Saved data entries
= Beginning of Section =
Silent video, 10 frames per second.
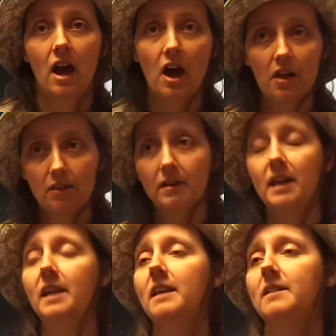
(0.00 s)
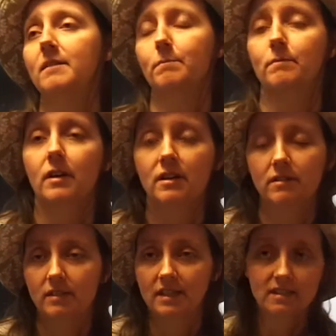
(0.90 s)
other ideas that aren't
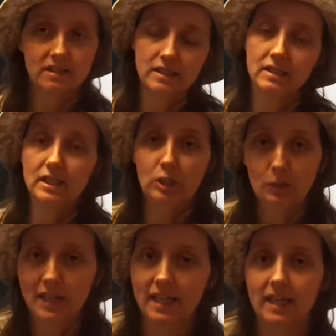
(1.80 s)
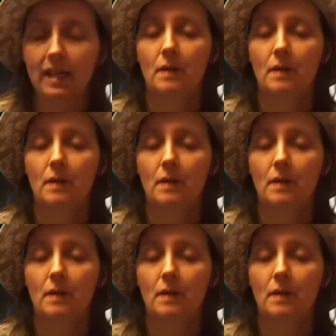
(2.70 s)
necessarily doing,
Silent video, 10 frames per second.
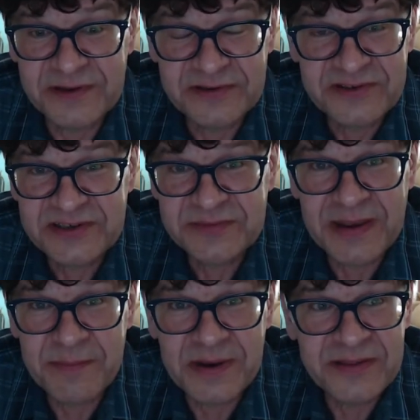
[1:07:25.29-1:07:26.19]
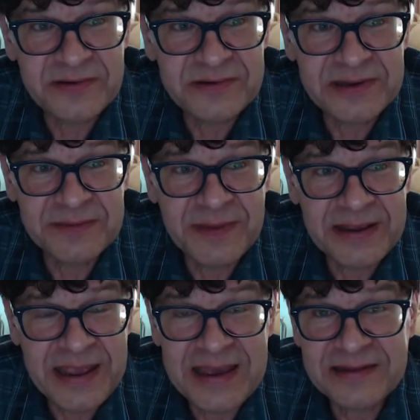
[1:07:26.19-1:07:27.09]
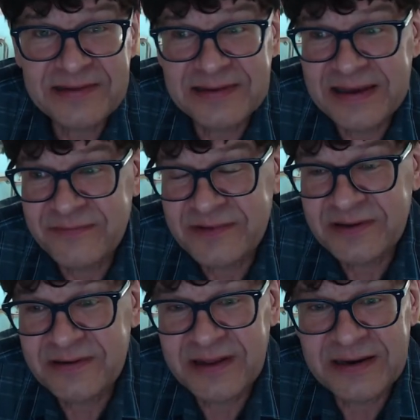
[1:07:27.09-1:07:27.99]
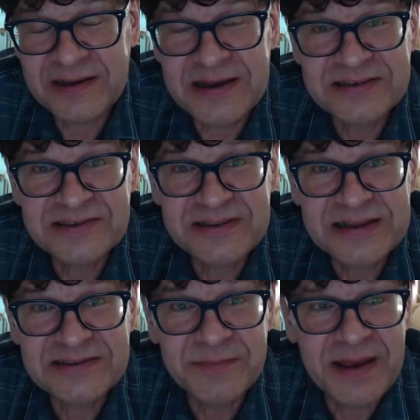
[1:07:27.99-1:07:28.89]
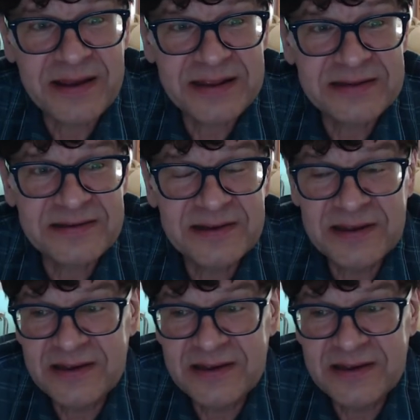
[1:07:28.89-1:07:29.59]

there's just my mother and my aunt left, and, and a cousin. That's about it.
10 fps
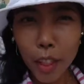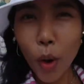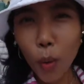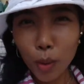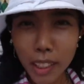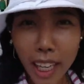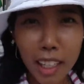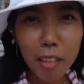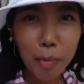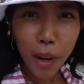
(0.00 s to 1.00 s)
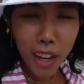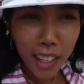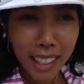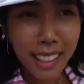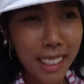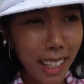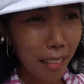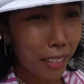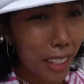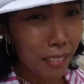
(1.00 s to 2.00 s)
The old town of Prague
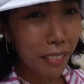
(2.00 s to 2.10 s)
definitely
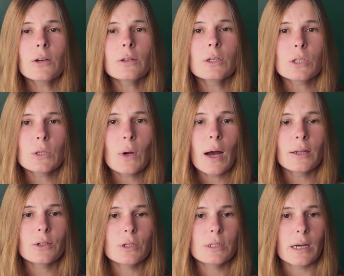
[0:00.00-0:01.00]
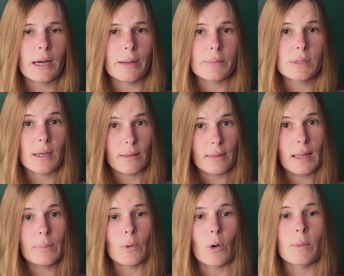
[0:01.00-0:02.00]
nearly 200 times at
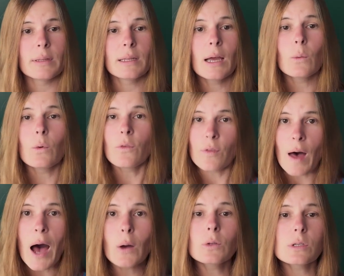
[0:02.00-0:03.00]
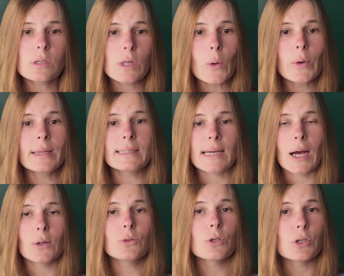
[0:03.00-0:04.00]
that moment without slowing
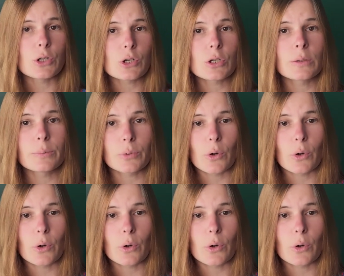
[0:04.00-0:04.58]
down traditional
= End of Section =
## PROBLEM TO SOLVE
Which lines run from the one containing "[1:07:27.99-1:07:28.89]" to the end of the data above? Set down those lines exactly, and only those, without any pictures.

## RESULT OF THIS TASK
[1:07:27.99-1:07:28.89]
[1:07:28.89-1:07:29.59]

there's just my mother and my aunt left, and, and a cousin. That's about it.
10 fps
(0.00 s to 1.00 s)
(1.00 s to 2.00 s)
The old town of Prague
(2.00 s to 2.10 s)
definitely
[0:00.00-0:01.00]
[0:01.00-0:02.00]
nearly 200 times at
[0:02.00-0:03.00]
[0:03.00-0:04.00]
that moment without slowing
[0:04.00-0:04.58]
down traditional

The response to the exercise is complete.